On Wed, 03 Feb 2021 11:22:44 -0800 Saeed Mahameed wrote:
> On Wed, 2021-02-03 at 10:51 -0800, Jakub Kicinski wrote:
> > On Tue, 02 Feb 2021 20:13:48 -0800 Saeed Mahameed wrote:  
> > > yes, user in this case is the admin, who controls the provisioned
> > > network function SF/VFs.. by turning off this knob it allows to
> > > create
> > > more of that resource in case the user/admin is limited by memory.  
> > 
> > Ah, so in case of the SmartNIC this extra memory is allocated on the
> > control system, not where the function resides?
> 
> most of the memeory are actually allocated from where the function
> resides, some are on the management system but it is not as critical.
> SFs for now can only be probed on the management system, so the main
> issue will be on the SmartNIC side for now.

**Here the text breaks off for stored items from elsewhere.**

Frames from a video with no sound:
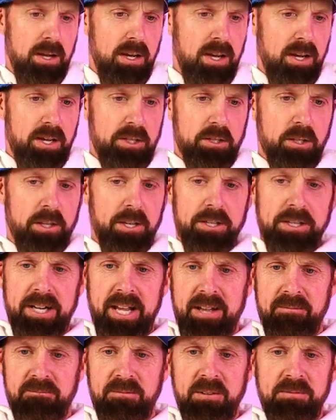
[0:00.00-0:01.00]
You're looking
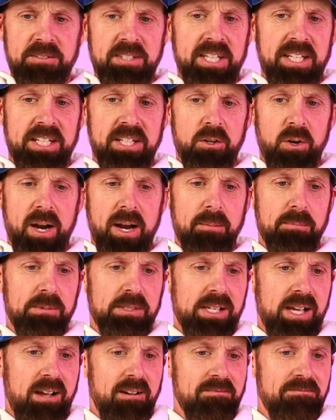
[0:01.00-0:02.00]
at 15
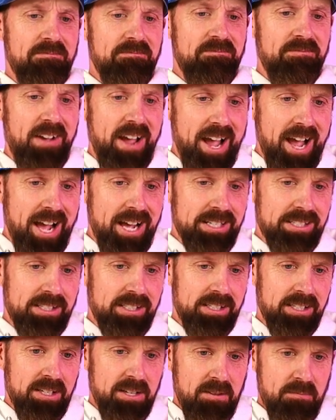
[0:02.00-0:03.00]
grams of
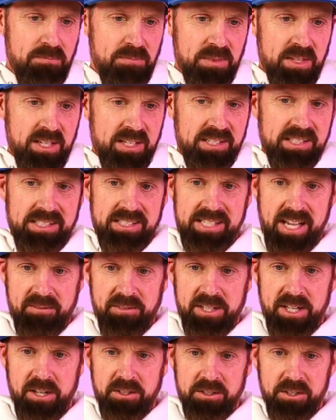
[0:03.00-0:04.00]
fat,
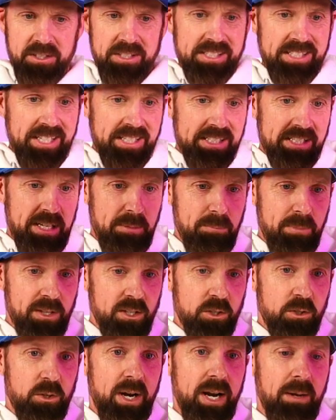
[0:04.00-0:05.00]
760
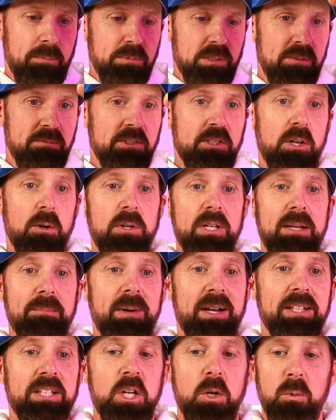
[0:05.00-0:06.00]
milligrams of sodium
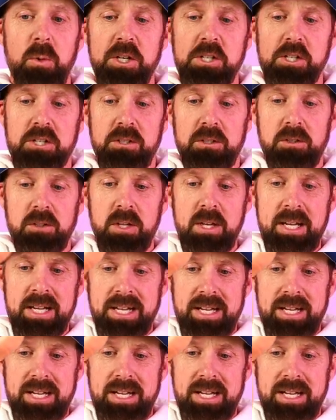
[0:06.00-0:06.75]
on the original,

Why not leave the decision whether to allocate that memory or not to
the SF itself? If user never binds the RDMA driver to the SF they
clearly don't care for RDMA. No extra knobs needed.

> > My next question is regarding the behavior on the target system -
> > what
> > does "that user" see? Can we expect they will understand that the
> > limitation was imposed by the admin and not due to some
> > initialization
> > failure or SW incompatibility?
>
> the whole thing works with only real HW capabilities, there is no
> synthetic SW capabilities. 
> 
> when mlx5 instance driver loads, it doesn't assume anything about
> underlying HW, and it queries for the advertised FW capability
> according to the HW spec before it enables a feature.
> 
> so this patch adds the ability for admin to enforce a specific HW cap
> "off" for a VF/SF hca slice.
> 
> > > RAW eth QP, i think you already know this one, it is a very thin
> > > layer
> > > that doesn't require the whole rdma stack.  
> > 
> > Sorry for asking a leading question. You know how we'll feel about
> > that one, do we need to talk this out or can we save ourselves the
> > battle? :S  
> 
> I know, I know :/
> 
> So, there is no rdma bit/cap in HW.. to disable non-RoCE commands we
> will have to disable etherent capability. 

It's your driver, you can make it do what you need to. Why does 
the RDMA driver bind successfully to a non-RoCE Ethernet device 
in the first place?

> The user interface here has no synthetic semantics, all knobs will
> eventually be mapped to real HW/FW capabilities to get disabled.
> 
> the whole feature is about allowing admin to ship network functions
> with different capabilities that are actually enforced by FW/HW.. 
> so the user of the VF will see, RDMA/ETH only cards or both.

RDMA-only, ETH-only, RDMA+ETH makes sense to me. Having an ETH-only
device also exposed though rdma subsystem does not.